The success of past NCEH and ATSDR collaborations on complex environmental public health problems demonstrates the synergism the two agencies can bring to such problems. For example, as a result of widespread contamination (approximately 20,000 persons–including 10,000 children–in seven States) from illegal indoor use of the highly toxic pesticide, methyl parathion, ATSDR, working with NCEH laboratory and other personnel, along with State and local partners and EPA, developed an effective national public health response. A protocol was developed that integrated environmental and biologic data in a manner that allowed for targeted public health interventions directed at persons at highest risk. EPA saved more than $18 million because biologic testing helped determine the relative public health risks associated with these exposures.

Another major success for both organizations is our emergency preparedness and response assistance. ATSDR works closely with EPA and the Coast Guard to provide immediate public health guidance in emergency events such as industrial and other toxic substance releases related to the storage, disposal, and transport of these substances. A recent example of this was the removal of mercury-based gas regulators from 400,000 residences in the Detroit and Chicago metropolitan areas. Mercury had inadvertently been released from these regulators into residences. NCEH’s emergency preparedness and response capabilities include natural and technologic disaster assistance, response to bioterrorism threats, bioterrorism preparedness planning and readiness activities, and response to complex international humanitarian emergencies involving refugee populations. The health and financial cost consequences of disasters can be enormous and can be reduced by applying the same epidemiology, surveillance, and public health service delivery techniques that are applied to infectious disease prevention activities. NCEH collaborates with FEMA after natural disasters, including assessing health and medical needs immediately post-disaster and providing surveillance and epidemiologic support in response and recovery phases. NCEH’s National Pharmaceutical Stockpile Program is a national pharmaceutical asset, maintaining drugs, medical equipment and supplies, and antidotes for use in terrorist events that may occur in the United States. In FY 2000, NCEH staff participated in teams responding to hurricanes that affected seven States and Puerto Rico, established the National Pharmaceutical Stockpile Program, were instrumental in ensuring the implementation of mass immunization campaigns in Kosovo, and are developing cross-cultural indicators of refugee health status from data collected at over 40 refugee camps throughout the world.

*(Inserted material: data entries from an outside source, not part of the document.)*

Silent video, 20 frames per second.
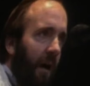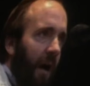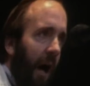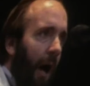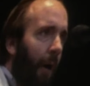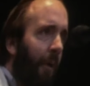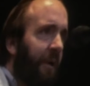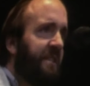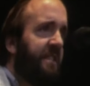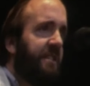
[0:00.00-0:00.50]

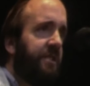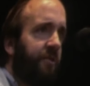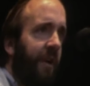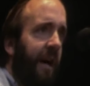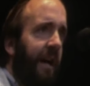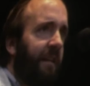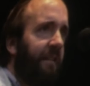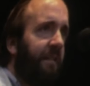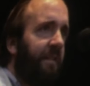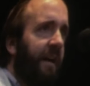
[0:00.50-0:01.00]
Our
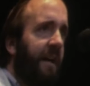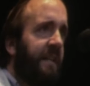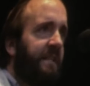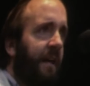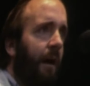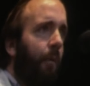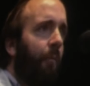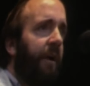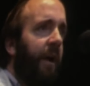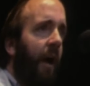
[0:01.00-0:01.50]
strength is
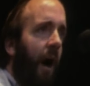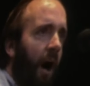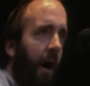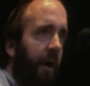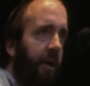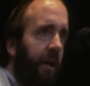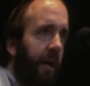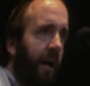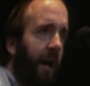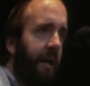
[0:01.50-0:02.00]
that we are
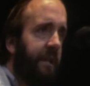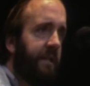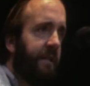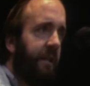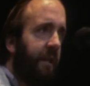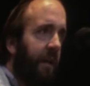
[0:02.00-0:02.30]
unitedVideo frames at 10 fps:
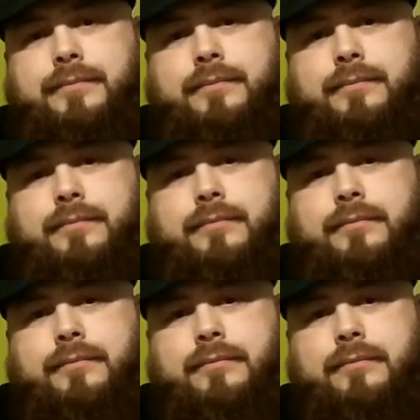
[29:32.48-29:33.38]

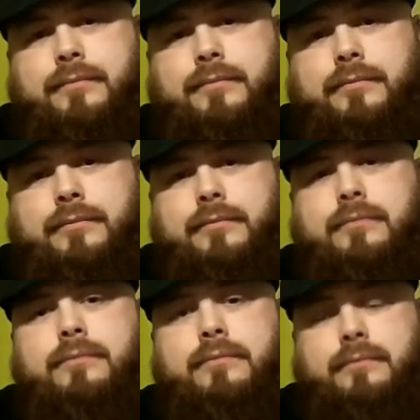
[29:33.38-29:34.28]

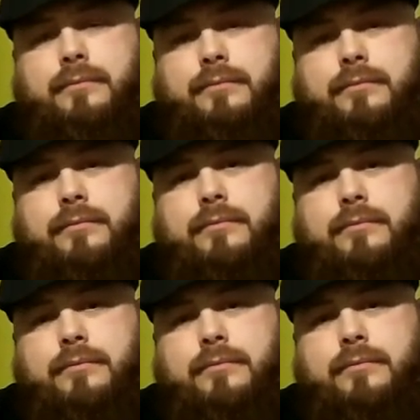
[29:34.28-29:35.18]

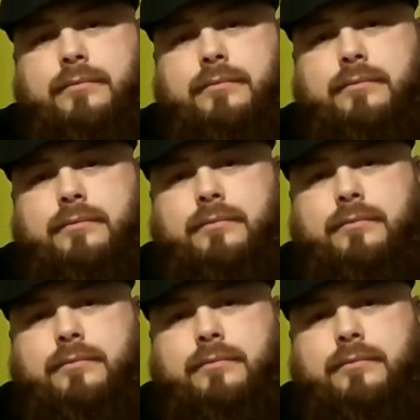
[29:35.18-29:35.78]
(silent)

NCEH has served as the central laboratory for the National Health and Nutrition Examination Survey (NHANES). This survey has provided the data showing the decrease of blood lead levels in the general population which correlated with the decrease in lead in gasoline and lead-soldered seams in domestic food cans. Currently, NCEH in its Report on Human Exposure to Environmental Chemicals, has provided the levels of 27 environmental toxicants in the general population in the United States. These background data will provide trend information by which we can evaluate the effectiveness of regulations and determine populations potentially at high risk because of high exposure levels. NCEH is using ATSDR’s toll-free phone system and its ToxFAQs to provide additional information to the public.

NCEH and ATSDR, along with their colleagues at EPA and the Council of State and Territorial Epidemiologists, are leading a collaborative effort to identify environmental public health indicators for use in tracking environmental exposures and adverse health effects at the national and State levels. NCEH and ATSDR scientists also collaborate on radiation exposure and health effects research projects at nuclear weapon production facilities in the United States.